A healthy boundary asks people to show up in their Divinity instead of in their pain. Love is not digesting people’s pain for them. This the courageous work of healing. To insist on the purity and power of love is a choice; a choice that will be challenged by the people who are still unclear about where love comes from. 

As others seek you out for solace, some may, in their hurt and confusion, want you to feel and be responsible for their pain. They may project their pain onto your sense of self. Notice if you have this tendency in your own life.

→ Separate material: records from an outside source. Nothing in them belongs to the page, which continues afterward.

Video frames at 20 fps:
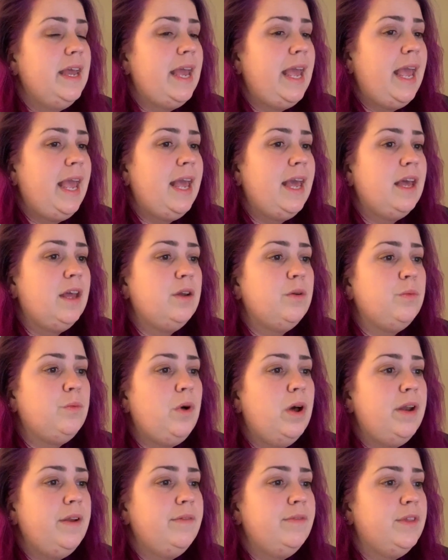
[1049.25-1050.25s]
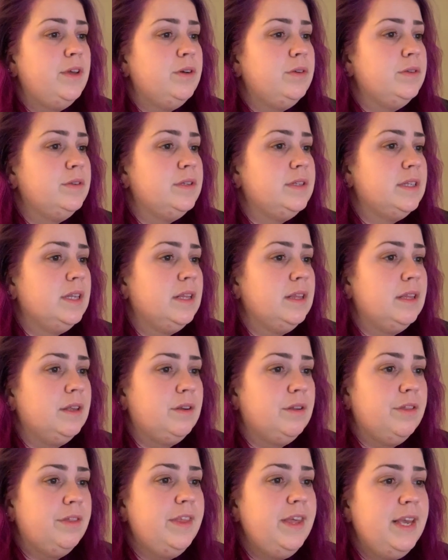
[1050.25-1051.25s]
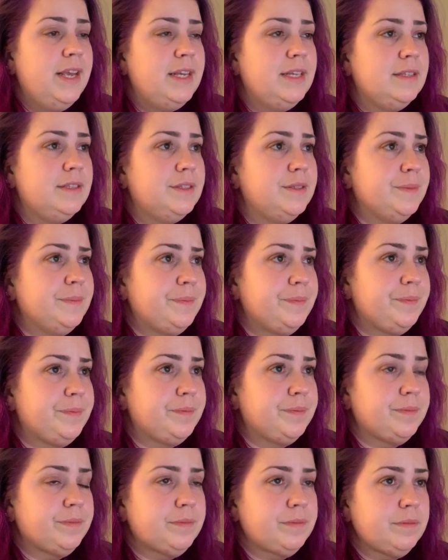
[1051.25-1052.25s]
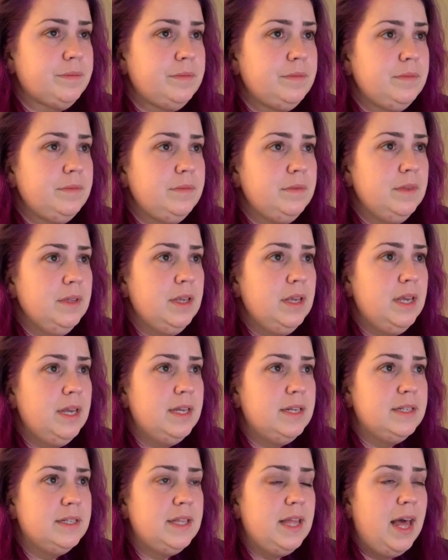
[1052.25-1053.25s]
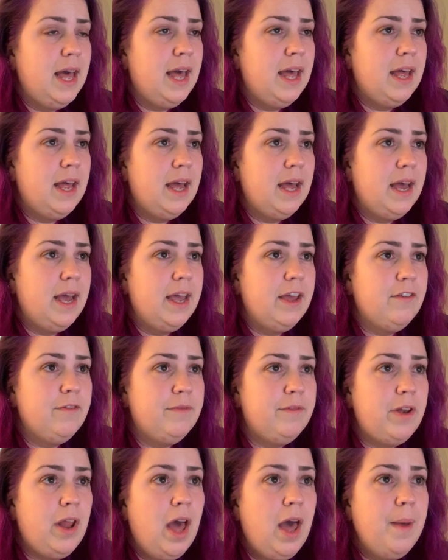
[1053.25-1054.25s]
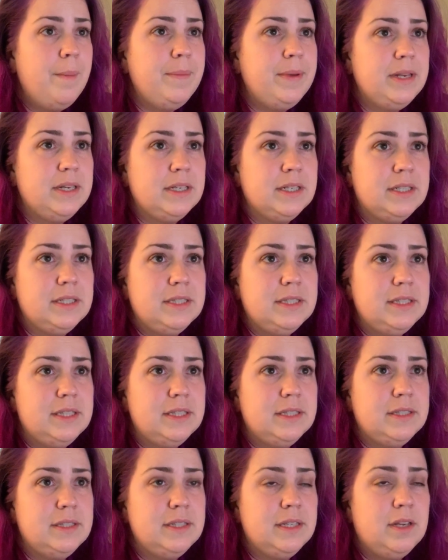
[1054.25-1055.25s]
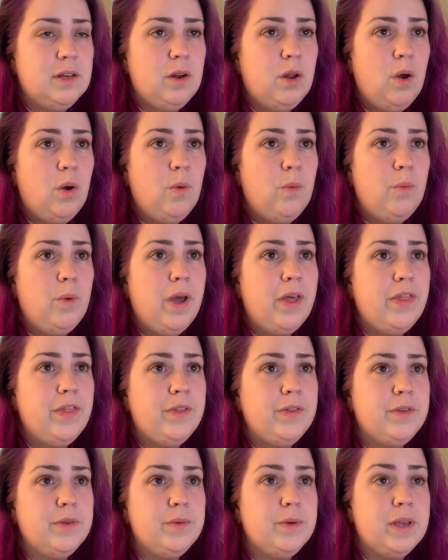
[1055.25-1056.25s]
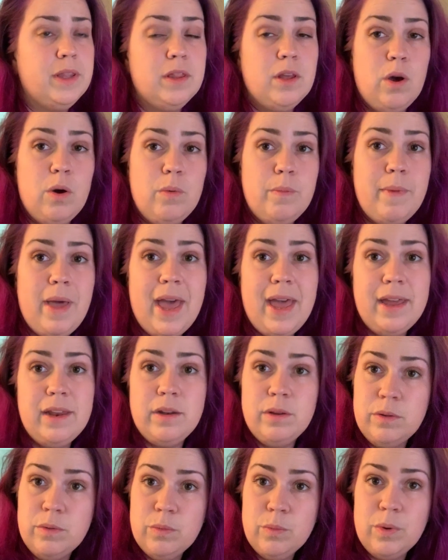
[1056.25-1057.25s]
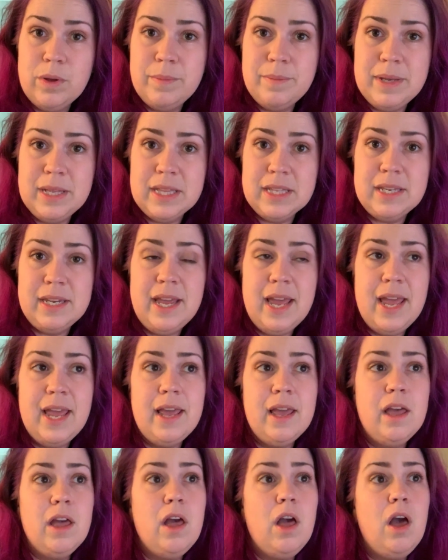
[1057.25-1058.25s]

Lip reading: And one of those little things is that I have not been consistent with doing the OMAD, 1 meal a day,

The liver gives you the strength to carry your own pain and be clear with others about their responsibility to carry and heal their pain. Taking on the pain of others is a fool’s errand. I’m not talking about hearing out a buddy who needs someone to listen to him after a breakup, or when your friend needs to talk about her breast cancer diagnosis. That is beautiful and important work to do. I’m talking about when people want you to be responsible for their insecurity. Letting yourself be taken advantage of by pushy or needy people does not serve you or them. No matter how uncomfortable it may be, when you set a boundary with people who want you to feel their pain you create space for love to be cultivated.

Love begins and ends with you. Insist on the goodness of your heart, and others will eventually get the message that you’re interested in love, not pain. Enough pain. Enough bombs. Right here, right now, we must choose love.